*** INPUT Section Begins ***
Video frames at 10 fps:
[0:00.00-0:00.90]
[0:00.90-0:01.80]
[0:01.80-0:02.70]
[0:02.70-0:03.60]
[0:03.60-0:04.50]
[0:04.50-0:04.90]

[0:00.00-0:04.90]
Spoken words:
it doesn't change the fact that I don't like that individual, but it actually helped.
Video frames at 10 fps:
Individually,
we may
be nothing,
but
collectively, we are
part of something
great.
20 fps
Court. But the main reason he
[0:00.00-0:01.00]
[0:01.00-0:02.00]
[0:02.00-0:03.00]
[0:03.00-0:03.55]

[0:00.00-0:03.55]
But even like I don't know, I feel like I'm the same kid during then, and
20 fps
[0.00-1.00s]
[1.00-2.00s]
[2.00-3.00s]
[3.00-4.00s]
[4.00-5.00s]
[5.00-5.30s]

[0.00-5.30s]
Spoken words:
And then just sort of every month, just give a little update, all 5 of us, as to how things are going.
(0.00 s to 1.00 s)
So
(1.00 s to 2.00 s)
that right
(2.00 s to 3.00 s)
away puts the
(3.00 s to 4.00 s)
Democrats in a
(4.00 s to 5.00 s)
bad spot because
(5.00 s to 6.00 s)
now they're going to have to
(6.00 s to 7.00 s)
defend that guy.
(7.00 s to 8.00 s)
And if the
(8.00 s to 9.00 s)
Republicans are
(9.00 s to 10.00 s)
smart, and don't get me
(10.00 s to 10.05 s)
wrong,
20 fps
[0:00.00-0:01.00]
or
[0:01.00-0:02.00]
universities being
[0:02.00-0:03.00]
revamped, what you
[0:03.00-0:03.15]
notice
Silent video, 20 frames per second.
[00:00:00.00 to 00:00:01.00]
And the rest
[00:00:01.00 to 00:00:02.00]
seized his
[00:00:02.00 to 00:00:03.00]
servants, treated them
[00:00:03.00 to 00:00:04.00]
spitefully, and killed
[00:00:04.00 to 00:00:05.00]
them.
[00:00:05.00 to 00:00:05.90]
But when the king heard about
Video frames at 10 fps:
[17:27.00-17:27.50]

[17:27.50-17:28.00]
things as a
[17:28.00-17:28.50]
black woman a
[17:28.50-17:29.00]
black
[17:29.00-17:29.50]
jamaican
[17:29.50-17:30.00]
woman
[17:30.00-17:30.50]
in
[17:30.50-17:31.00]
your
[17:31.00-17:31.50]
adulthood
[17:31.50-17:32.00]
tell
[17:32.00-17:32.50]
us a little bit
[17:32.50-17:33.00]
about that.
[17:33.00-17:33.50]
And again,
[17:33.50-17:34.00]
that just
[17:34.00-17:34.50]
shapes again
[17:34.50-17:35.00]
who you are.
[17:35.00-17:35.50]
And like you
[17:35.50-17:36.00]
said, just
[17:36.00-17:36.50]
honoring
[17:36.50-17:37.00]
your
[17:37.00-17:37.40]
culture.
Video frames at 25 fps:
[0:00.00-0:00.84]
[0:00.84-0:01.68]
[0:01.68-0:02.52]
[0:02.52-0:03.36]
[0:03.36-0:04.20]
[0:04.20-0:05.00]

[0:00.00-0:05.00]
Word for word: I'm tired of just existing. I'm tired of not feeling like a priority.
*** INPUT Section Ends ***
TASK REQUIREMENTS: All that is wanted is the set of lines from the one with "[17:34.00-17:34.50]" through the last line of the entries, both included, output exactly.

RESPONSE AREA:
[17:34.00-17:34.50]
shapes again
[17:34.50-17:35.00]
who you are.
[17:35.00-17:35.50]
And like you
[17:35.50-17:36.00]
said, just
[17:36.00-17:36.50]
honoring
[17:36.50-17:37.00]
your
[17:37.00-17:37.40]
culture.
Video frames at 25 fps:
[0:00.00-0:00.84]
[0:00.84-0:01.68]
[0:01.68-0:02.52]
[0:02.52-0:03.36]
[0:03.36-0:04.20]
[0:04.20-0:05.00]

[0:00.00-0:05.00]
Word for word: I'm tired of just existing. I'm tired of not feeling like a priority.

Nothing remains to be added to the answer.